=== Section Start ===

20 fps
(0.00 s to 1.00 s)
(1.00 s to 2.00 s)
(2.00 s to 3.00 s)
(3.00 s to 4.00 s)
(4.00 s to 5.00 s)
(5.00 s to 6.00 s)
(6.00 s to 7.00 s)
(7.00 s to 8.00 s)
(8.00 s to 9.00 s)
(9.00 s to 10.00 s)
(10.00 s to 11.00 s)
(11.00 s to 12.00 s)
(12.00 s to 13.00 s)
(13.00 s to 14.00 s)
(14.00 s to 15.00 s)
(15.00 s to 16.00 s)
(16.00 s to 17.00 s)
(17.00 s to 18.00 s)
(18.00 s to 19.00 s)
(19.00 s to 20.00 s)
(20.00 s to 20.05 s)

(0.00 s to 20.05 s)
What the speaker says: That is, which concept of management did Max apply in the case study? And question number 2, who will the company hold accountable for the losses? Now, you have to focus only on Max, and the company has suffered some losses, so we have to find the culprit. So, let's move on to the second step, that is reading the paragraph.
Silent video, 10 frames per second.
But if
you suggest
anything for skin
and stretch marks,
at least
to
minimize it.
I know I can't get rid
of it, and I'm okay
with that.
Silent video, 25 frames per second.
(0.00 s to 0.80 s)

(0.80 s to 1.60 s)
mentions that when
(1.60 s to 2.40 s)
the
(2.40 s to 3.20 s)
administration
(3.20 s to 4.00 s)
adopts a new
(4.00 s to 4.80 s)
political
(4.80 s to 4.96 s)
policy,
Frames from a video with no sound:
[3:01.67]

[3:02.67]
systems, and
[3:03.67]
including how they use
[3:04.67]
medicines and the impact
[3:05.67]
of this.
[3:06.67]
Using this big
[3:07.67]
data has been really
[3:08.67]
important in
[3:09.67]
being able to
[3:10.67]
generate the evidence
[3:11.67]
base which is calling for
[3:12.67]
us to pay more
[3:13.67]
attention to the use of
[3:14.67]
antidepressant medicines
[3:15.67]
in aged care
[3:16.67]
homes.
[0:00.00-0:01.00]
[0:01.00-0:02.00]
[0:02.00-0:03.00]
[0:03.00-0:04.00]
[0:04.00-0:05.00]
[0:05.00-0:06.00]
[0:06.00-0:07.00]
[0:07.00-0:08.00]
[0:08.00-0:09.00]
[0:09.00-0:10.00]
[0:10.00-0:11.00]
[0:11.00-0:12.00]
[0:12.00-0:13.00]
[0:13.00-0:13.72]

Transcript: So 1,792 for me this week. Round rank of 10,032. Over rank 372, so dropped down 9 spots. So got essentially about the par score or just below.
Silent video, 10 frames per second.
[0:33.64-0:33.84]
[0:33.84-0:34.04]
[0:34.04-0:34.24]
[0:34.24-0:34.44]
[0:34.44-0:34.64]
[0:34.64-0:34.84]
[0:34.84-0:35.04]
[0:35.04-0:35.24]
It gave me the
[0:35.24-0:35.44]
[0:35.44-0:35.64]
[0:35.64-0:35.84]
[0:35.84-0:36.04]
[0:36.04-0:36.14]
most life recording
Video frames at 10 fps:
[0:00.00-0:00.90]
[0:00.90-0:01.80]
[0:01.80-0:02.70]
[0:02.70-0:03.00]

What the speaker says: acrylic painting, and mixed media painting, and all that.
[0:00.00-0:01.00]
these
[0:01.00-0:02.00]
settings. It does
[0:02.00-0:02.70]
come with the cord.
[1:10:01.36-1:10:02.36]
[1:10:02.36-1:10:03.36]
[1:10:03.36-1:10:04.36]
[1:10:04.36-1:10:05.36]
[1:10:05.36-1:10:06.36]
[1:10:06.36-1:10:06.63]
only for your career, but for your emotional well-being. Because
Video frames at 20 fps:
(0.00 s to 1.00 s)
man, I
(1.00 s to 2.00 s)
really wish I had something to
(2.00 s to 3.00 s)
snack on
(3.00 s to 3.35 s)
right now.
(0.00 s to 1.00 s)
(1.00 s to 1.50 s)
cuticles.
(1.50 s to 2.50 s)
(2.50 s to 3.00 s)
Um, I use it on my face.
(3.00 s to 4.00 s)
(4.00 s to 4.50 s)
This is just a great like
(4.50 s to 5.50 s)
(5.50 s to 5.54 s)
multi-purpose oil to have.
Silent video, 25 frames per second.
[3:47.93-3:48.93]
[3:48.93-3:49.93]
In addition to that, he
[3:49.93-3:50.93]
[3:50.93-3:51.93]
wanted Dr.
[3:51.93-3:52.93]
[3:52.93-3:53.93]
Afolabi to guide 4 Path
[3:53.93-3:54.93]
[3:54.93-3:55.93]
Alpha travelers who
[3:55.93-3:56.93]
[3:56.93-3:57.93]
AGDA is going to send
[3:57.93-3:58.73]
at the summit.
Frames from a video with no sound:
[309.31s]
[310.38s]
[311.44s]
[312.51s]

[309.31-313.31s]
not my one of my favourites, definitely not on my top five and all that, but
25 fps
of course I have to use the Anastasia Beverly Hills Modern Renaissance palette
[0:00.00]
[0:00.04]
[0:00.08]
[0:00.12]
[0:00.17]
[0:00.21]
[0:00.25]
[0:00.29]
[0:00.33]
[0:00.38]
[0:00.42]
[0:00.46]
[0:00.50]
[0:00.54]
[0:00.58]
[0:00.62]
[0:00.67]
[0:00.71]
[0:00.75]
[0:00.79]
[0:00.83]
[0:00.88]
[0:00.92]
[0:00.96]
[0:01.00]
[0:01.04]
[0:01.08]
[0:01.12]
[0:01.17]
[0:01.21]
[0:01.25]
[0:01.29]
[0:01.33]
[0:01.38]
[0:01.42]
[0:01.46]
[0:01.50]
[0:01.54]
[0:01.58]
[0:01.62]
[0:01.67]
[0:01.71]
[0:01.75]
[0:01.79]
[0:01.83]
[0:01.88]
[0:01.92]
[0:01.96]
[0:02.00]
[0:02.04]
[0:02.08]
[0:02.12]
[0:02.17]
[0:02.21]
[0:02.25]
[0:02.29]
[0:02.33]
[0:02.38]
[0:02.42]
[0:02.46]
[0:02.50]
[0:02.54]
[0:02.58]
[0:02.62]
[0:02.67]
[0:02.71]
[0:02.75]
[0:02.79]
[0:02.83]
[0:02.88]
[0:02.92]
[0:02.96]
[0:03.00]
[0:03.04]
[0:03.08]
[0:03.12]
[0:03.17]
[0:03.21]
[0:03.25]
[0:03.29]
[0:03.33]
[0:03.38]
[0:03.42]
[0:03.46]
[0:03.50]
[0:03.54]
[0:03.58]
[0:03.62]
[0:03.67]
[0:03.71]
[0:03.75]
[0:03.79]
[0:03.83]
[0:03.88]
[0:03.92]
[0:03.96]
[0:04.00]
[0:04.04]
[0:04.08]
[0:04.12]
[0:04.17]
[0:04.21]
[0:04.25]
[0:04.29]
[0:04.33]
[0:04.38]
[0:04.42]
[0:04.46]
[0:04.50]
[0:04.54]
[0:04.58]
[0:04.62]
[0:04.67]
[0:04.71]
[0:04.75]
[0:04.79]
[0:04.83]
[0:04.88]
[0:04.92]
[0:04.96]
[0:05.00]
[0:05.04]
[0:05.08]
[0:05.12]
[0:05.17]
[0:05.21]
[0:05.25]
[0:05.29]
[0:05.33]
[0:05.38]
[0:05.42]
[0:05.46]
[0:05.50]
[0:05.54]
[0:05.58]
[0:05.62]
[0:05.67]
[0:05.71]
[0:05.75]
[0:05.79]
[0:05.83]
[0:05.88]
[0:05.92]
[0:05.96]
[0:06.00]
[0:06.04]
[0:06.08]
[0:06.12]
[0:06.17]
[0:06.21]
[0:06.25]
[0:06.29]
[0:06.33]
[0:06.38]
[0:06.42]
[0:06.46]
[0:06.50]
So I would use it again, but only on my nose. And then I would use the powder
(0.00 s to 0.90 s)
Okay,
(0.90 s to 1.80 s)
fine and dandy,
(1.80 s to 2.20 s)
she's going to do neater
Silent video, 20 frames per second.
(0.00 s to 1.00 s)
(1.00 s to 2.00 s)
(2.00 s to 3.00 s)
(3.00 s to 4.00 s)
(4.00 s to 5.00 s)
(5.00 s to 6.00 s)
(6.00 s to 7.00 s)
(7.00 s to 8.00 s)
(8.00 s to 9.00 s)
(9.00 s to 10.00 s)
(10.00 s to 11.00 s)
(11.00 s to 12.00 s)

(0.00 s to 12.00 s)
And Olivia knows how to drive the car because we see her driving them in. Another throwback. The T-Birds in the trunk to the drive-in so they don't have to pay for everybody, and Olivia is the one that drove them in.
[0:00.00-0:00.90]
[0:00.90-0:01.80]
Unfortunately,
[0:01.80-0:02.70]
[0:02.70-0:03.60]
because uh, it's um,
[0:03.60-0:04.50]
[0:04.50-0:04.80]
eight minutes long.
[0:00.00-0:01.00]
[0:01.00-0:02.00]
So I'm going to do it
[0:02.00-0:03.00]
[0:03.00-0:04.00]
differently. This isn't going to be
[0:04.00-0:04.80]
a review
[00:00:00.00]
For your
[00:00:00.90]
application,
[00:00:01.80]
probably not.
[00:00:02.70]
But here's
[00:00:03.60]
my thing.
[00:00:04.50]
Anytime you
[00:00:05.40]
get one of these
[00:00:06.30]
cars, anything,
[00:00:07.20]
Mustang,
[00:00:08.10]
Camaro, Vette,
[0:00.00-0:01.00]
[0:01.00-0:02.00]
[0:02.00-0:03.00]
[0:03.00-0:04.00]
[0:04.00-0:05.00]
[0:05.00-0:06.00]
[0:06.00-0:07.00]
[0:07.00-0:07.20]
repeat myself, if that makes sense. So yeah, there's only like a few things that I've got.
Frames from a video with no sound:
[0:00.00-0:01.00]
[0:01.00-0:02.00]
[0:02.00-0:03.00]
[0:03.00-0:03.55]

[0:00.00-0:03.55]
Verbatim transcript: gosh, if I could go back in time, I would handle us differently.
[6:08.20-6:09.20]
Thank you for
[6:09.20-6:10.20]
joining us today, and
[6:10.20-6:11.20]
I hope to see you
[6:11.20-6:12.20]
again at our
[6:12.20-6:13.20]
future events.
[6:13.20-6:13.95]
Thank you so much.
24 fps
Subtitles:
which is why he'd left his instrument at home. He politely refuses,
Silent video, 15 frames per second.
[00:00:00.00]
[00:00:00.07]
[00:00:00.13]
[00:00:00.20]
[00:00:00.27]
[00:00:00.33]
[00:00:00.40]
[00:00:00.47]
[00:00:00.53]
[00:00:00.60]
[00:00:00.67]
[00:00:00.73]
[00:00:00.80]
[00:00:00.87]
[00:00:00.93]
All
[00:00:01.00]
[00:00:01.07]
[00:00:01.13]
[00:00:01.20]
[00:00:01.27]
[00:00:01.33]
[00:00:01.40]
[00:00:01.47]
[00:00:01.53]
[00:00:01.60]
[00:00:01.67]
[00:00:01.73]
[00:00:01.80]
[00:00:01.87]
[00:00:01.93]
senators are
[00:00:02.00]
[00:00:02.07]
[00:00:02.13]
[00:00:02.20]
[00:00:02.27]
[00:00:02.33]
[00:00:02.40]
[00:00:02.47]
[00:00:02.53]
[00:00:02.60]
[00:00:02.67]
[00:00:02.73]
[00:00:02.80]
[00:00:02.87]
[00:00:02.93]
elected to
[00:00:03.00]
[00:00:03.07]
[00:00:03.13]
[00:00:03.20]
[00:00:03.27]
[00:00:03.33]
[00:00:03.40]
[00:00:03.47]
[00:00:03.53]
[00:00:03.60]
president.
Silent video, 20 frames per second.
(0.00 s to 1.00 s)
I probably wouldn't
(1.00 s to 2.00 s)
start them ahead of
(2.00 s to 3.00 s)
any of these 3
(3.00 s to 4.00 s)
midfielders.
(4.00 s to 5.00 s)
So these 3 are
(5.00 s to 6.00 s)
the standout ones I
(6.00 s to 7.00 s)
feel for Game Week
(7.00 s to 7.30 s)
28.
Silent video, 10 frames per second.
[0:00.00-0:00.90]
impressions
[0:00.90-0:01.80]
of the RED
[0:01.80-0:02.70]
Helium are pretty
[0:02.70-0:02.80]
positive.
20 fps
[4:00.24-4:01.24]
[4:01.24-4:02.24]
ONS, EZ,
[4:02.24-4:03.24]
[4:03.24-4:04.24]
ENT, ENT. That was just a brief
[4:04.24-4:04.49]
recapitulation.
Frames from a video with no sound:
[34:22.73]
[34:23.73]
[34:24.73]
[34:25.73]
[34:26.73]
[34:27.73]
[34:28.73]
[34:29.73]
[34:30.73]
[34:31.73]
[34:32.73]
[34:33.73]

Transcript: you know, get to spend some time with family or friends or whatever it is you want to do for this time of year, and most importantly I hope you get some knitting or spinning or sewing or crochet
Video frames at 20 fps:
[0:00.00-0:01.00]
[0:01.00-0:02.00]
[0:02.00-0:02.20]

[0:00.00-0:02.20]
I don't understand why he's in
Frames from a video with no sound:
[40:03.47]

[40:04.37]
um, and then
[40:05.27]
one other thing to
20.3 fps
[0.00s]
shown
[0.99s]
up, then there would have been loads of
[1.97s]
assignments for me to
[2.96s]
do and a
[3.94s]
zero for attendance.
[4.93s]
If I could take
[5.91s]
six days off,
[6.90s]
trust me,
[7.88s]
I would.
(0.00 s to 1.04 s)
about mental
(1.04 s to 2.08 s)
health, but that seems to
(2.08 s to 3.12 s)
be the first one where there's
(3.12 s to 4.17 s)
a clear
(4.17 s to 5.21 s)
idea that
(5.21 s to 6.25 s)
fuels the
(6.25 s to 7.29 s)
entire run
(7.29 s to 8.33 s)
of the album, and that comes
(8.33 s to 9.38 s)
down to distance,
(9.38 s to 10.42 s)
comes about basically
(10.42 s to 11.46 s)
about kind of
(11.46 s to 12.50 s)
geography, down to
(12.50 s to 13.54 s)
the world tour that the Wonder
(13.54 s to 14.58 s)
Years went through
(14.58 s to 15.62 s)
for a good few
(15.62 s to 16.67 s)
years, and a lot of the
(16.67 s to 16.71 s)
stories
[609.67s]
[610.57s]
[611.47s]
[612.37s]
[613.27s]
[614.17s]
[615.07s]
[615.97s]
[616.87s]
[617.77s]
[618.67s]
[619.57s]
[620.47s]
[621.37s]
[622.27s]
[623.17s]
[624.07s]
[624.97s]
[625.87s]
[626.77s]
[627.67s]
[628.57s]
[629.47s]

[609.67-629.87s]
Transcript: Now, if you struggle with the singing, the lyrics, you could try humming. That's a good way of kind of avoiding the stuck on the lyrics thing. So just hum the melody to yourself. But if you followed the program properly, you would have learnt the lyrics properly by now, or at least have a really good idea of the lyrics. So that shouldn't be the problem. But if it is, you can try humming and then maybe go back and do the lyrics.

=== Section End ===

**Problem requirements**
Find the string "says" in the material above. Then copy each line that has it.

**Task response**
What the speaker says: That is, which concept of management did Max apply in the case study? And question number 2, who will the company hold accountable for the losses? Now, you have to focus only on Max, and the company has suffered some losses, so we have to find the culprit. So, let's move on to the second step, that is reading the paragraph.
What the speaker says: acrylic painting, and mixed media painting, and all that.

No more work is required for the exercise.